El sobrevalorado equipo musical que forma el tándem Trent Reznor – Atticus Ross firma una estupenda música para la escucha en un equipo doméstico, pero entrega aquí una banda sonora que repite motivos y ambientes de un trabajo muy superior, el de La red social, empeñados además en que cada escena tenga su propia cualidad sonora y que por tanto ningún tema sea repetido durante la película. El resultado es una intrascendente banda sonora de treinta y nueve cortes. Lo realmente interesante es que los músicos firman también un trabajo de sonorización escapa a la labor musical y que es culpable del excelente clima, tenso y caótico, que es capaz de destilar la película casi en todo su metraje.
La capacidad gestual de un actor de rostro rudo como Daniel Craig demuestra, en una actuación plena de elogiables matices, que admirarle o detestarle es una cuestión puramente subjetiva, pues ofrece no pocas razones para considerarle como uno de esos pocos intérpretes capaces de sostener la fuerza visual de todo un proyecto con su sola presencia en pantalla.

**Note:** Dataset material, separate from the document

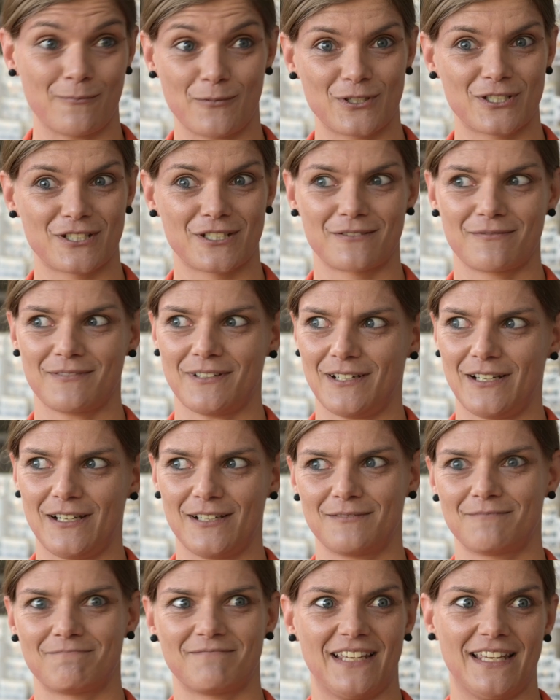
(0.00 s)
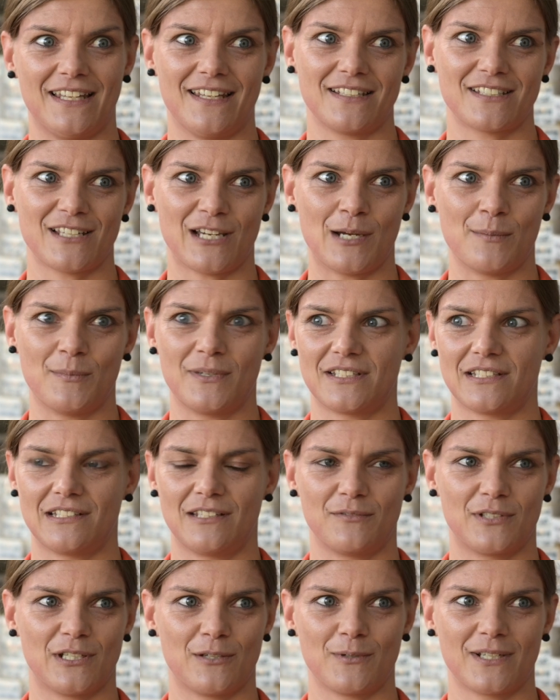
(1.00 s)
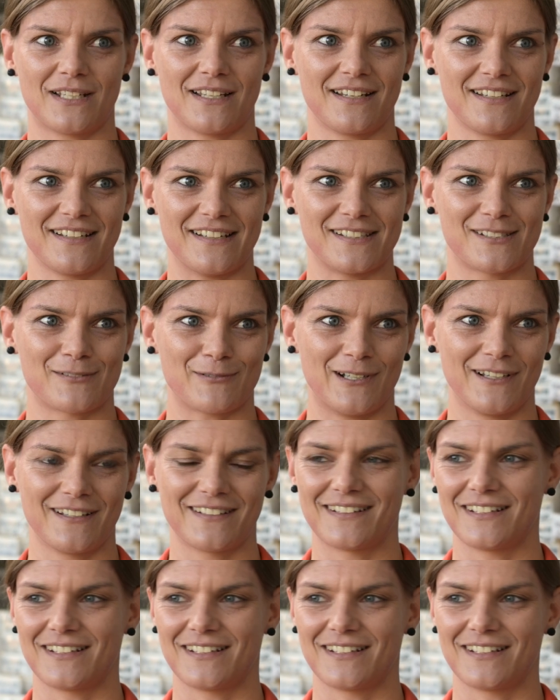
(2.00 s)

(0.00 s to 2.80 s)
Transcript: which at that time I didn't even know what that is, right?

Pero el descubrimiento desde luego es Rooney Mara, quien ya deslumbrase en La red social con su breve escena, prólogo de aquella película. Aquí despliega todos sus recursos, y no deja de llamar la atención, en alguien tan joven, el hecho de mostrar una contención que evidencia hasta qué punto puede controlar sus gestos o sus reacciones, y que sabe combinar, al mismo tiempo, esa capacidad con una entrega física demoledora. Su creación de un personaje tan complejo y difícil como Lisbeth Salander, quizás el mejor personaje del género policíaco de los últimos diez años, es la más poderosa muestra posible del talento que posee una promesa de futuro como ella. La sutileza de sus gestos y la explosión de estos, el más hermoso motivo para enfrentarse como espectador al encargo de Fincher.
Quizás la mayor diferencia entre las dos películas que existen sobre la novela sea este, el interpretativo. La desigualdad radica en que la película sueca transformó a dos actores oportunistas y mediocres en auténticos parásitos del star-system, que pululan ahora por un Hollywood muy dado a reciclar actores de segunda fila amparados por el empuje comercial de una de sus apariciones en pantalla. Mientras en la versión sueca el choque entre los dos protagonistas resultaba anodino y rutinario, aquí ocurre todo un enfrentamiento actoral. La película de David Fincher termina siendo superior a su homónima sueca no tanto a nivel visual como por esta diferencia interpretativa.
Pero es evidente que, en un ejercicio de reduccionismo, de simplificación que termina convertida en simplismo, Steven Zaillian ha pecado de imponer su propio ego a la adaptación cinematográfica de un material ampliamente conocido. En muchos momentos de la trama, todo se paraliza para obligarnos a rendir pleitesía al talento del guionista. Que algunas resoluciones de la trama resulten más satisfactorias en la otra película es definitivamente la peor muestra de una industria que no se cansa de su eterna infamia, la de adaptar impunemente los éxitos de otras cinefilias, siempre bajo el inevitable tono de superioridad que da la certeza de que ellos pueden hacerlo mucho mejor.